For the octagonal surround, I resawed a short 2x4 to two boards 3.5" wide. To join the pieces into an octagon, I decided to make finger joints on the ends of the pieces using a tenon jig. I did this with the tenon jig that came included with my delta table saw
Also note the supporting block of wood attached to the tenon jig on the left. With the tenon jig mostly being above the table saw throat insert while making the cut, giving it a bit of extra support by attaching a block of wood really helped.
I cut the joints in such a way that I could cut the fingers in the same position on either end of the pieces of wood, so that they would fit together. I made the fingers the same width as the saw blade (3 mm), so didn't need to use a dado blade for the cuts or make multiple cuts per finger.
This was a bit fiddly to set up with the jig, so in the plans I drew
for this board, I replaced this with a tenon joint. I have since built my
screw advance box joint jig, which makes
cutting this sort of joint a snap.
After cutting the pieces, I glued them together in pairs at first, before joining them together in an octagon. Because I cut the finger joints to be rather tight, and they have lots of gluing surface, clamping them while gluing was unnecessary.
Gluing them all together into an octagon was a little tougher though, and not all the
joints came together as closely and precisely as I had hoped they would.
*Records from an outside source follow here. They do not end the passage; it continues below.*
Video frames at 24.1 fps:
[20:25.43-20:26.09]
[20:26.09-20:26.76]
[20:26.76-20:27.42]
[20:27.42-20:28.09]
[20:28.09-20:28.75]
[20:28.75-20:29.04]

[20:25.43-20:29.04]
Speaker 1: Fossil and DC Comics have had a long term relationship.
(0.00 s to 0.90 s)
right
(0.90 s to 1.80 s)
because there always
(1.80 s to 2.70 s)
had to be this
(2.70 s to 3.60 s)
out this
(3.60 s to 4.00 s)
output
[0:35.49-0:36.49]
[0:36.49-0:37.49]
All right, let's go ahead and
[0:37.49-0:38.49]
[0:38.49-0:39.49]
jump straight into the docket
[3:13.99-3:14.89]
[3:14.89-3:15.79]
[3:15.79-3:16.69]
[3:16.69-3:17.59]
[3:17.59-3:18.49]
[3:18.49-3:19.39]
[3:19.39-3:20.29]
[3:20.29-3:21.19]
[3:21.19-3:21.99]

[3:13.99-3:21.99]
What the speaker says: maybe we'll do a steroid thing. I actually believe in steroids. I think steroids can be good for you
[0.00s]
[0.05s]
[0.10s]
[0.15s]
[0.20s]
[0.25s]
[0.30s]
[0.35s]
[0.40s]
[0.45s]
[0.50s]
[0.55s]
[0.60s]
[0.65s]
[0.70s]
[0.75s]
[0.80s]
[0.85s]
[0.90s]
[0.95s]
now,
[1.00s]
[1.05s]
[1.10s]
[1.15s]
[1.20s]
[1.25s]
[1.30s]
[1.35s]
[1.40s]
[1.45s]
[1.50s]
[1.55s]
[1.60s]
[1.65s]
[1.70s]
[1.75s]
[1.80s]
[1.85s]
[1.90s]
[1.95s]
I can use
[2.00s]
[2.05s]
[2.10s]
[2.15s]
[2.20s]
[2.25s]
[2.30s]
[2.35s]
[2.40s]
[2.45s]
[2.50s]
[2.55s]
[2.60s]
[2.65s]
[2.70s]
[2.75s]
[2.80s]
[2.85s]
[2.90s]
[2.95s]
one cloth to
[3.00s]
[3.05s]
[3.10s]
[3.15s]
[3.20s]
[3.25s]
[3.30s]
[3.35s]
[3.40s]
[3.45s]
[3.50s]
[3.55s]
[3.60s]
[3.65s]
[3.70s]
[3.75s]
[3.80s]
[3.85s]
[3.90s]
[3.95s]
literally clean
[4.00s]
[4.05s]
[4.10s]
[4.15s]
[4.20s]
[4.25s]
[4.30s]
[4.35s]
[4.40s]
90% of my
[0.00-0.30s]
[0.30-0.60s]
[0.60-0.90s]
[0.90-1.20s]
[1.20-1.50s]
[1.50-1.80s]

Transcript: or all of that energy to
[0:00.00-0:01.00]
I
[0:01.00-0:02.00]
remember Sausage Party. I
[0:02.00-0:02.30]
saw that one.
Because the joints didn't all fully go together, the result didn't look as good as I wanted it to look. So to hide this defect, and turn it into a "feature", I cut a slots into the joints, and inset a piece of maple into the slots.
I cut these as multiple passes on a radial arm saw. If you cut them on the table saw it
would be better to cut them in one pass with a dado blade.
Finally, once the glue on everything was dry, I planed everything smooth and flush on my jointer. This also allowed me to hide a slight bit of alignment error I had on the joints. The wood on one side of the joints was about half a millimeter higher than on the other side after assembly.
So with the pieces inserted into the joints and planing it all, I was able to completely hide
any lack of precision in the frame.
The next step was to make the trim around the frame. A nice aspect of making an octagonal frame was that I could use short pieces for the frame. I used short pieces of hardwood that I cut out of a piece of firewood.
I cut a rabbet into the pieces to join them with the frame, and rounded the top corners with
a small hand plane. To join them to the frame, I cut one end of all the pieces to the
required 22.5 degree miter and then fitted one piece at a time. Once fitted, I glued it
on, then measure and cut the next piece and checked the fit of that with the piece to
go on after that before gluing int on.
Once the glue was dry in the frame, I cut splines into the edges of the trim.
I used a table saw sled to support the frame at the right angle, and slid it against the rip
fence to position the cut where I wanted it.
The next step is to cut the main playing board. The board itself is a circle of 26" diameter, cut from veneered plywood. 26" is just a little too big to cut from a quarter sheet of plywood. After I cut it approximately round on the band saw, I put a small nail through the middle and put it on another piece of plywood on my table saw sled. By rotating it past the blade, I was able to get the edge perfectly round.
Researching Crokinole board dimensions on the web, apparently, a lot of manufacturers actually make boards
of 24" diameter, so that they can cut 8 from a full sheet of 4'x8' plywood. Fortunately, the scrap of
plywood I had at hand was just a little wider than 26", so I didn't have to compromise
Some people cut the markings on the board by cutting V groves with a router. I didn't quite have time for that, and I figured pencil lines would be just as good. I used a 0.9 mm pencil. A strip of wood with some notches cut into the edge served as a sort of compass to draw the circles. For the center pivot I jus stuck a drill bit backwards into the hole. If I was doing it again, I'd use a slightly thicker pencil to get wider lines.
Pencil is of course easily smeared, so I dabbed the first coat of varnish instead of
brushing it on. That way I didn't end up smearing the pencil lines.
Once the first coat of varnish was on, I could sand the varnish smooth without risk of
smearing the pencil marks.
After the first coat of varnish I drilled the 1 3/8" center hole
and the 3/8" holes for the pegs. I then proceeded to put on the remaining coats of varnish
on the board (4 coats in total), and then inserted the pegs. The pegs are just pieces
of 3/8" dowel.
With varnish on the pegs and the hole, the pegs actually needed driving in with a
hammer. I fixed them in place with a bit more varnish rather than glue seeing that the wood
and pegs were already sealed with varnish at this point.